▶ **WHAT YOU SHOULD DO**
What number of lines in the material contain the word "video"? Give that number alone.

▶ **MATERIAL PROVIDED**
-*-

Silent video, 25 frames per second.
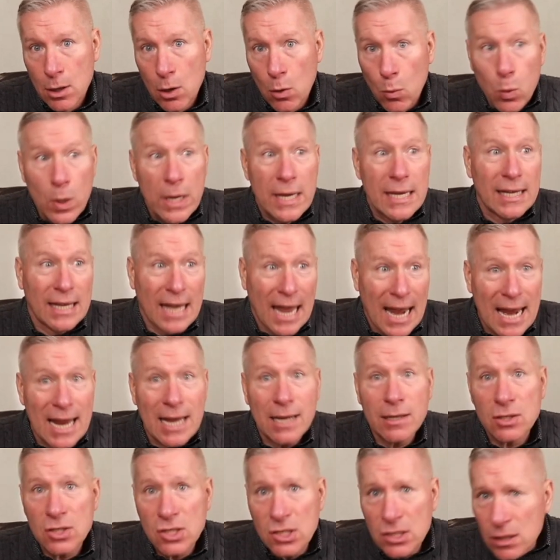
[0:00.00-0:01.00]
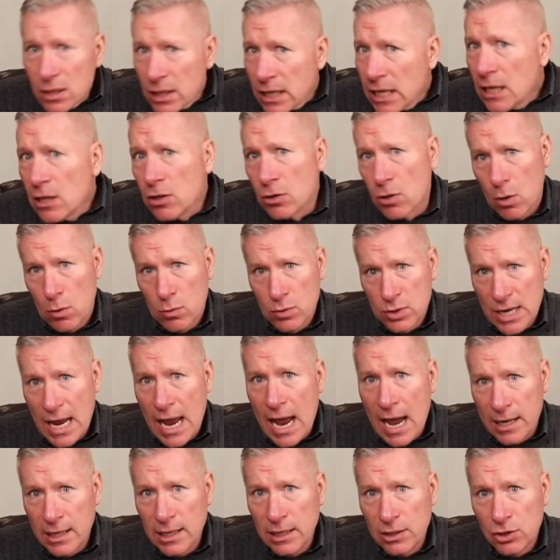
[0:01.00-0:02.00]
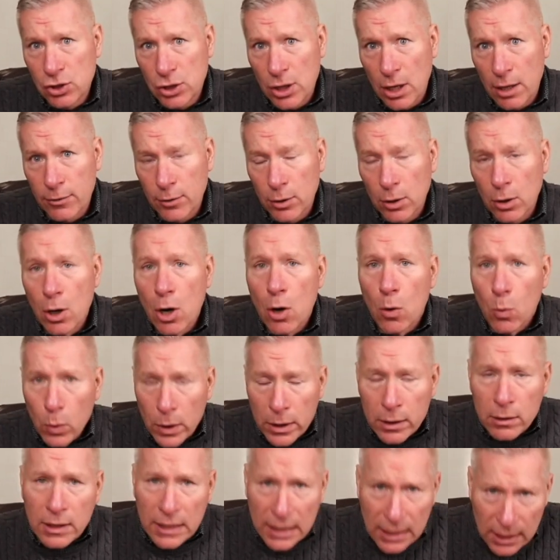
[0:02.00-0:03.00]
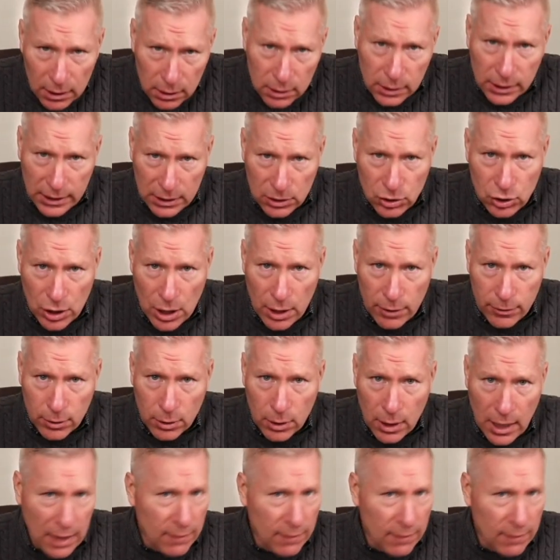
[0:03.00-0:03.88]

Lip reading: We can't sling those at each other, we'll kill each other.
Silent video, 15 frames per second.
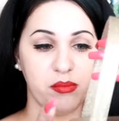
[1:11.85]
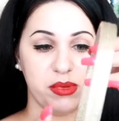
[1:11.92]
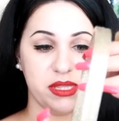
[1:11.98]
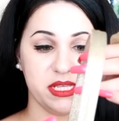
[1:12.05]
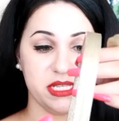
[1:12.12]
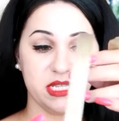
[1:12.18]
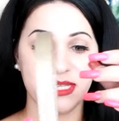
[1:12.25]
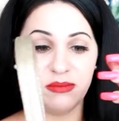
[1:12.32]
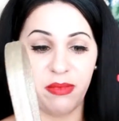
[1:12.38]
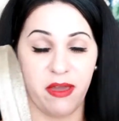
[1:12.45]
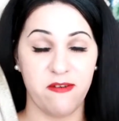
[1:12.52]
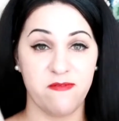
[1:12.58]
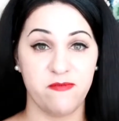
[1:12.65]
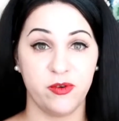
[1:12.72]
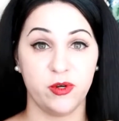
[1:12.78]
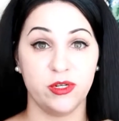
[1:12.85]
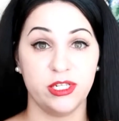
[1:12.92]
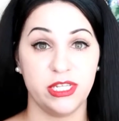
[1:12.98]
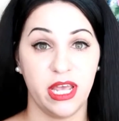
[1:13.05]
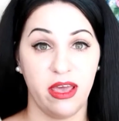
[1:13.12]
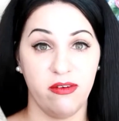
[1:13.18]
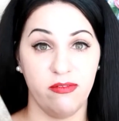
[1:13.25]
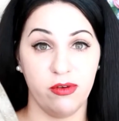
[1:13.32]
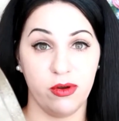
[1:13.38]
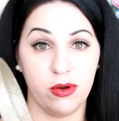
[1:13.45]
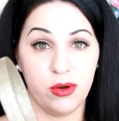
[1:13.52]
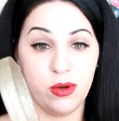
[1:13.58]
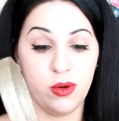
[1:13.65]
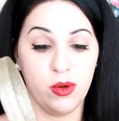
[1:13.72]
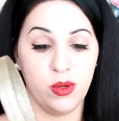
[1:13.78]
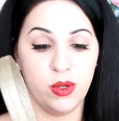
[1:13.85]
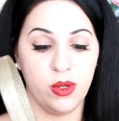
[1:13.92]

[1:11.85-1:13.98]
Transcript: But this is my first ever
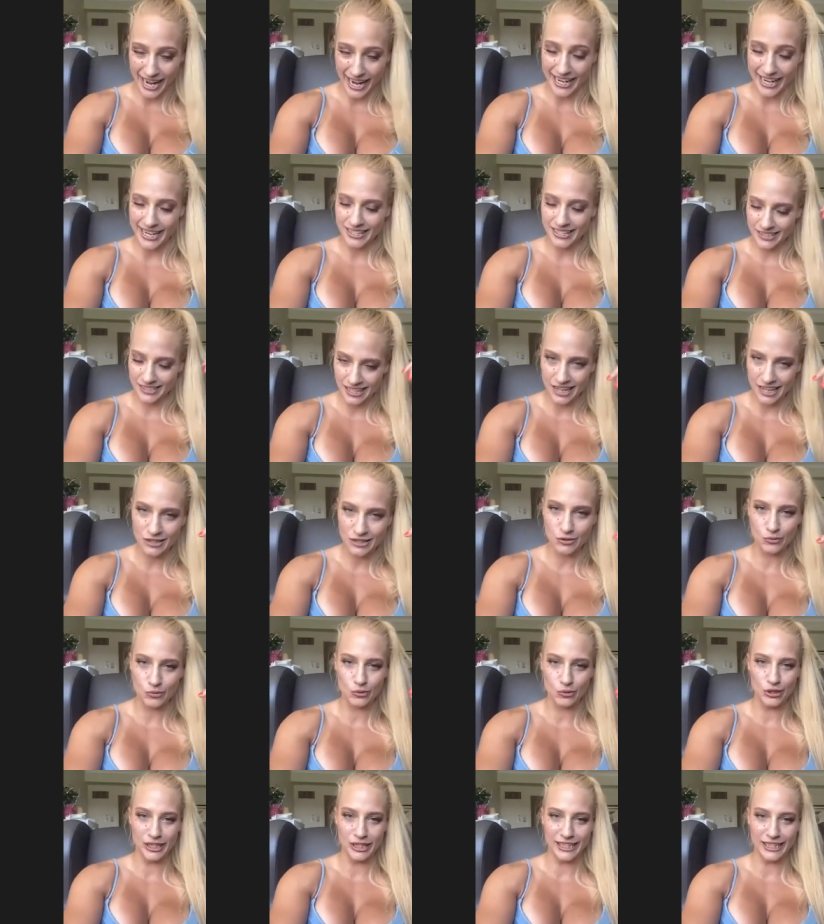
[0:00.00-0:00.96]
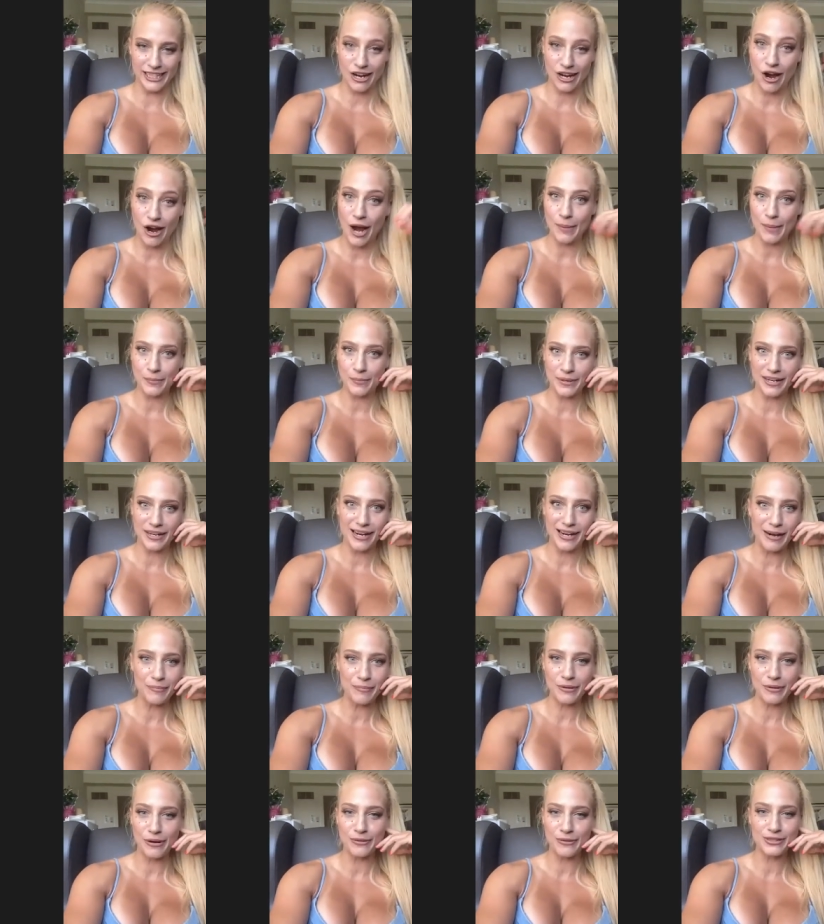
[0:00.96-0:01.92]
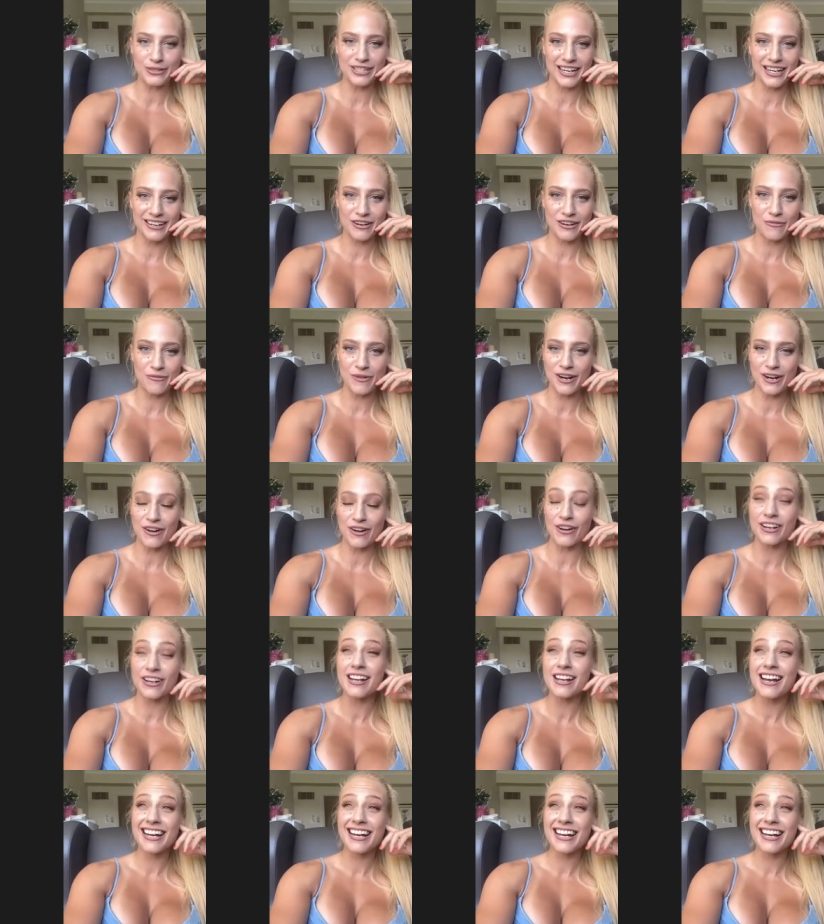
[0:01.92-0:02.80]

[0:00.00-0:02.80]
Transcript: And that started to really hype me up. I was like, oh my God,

-*-

▶ **ANSWER SPACE**
2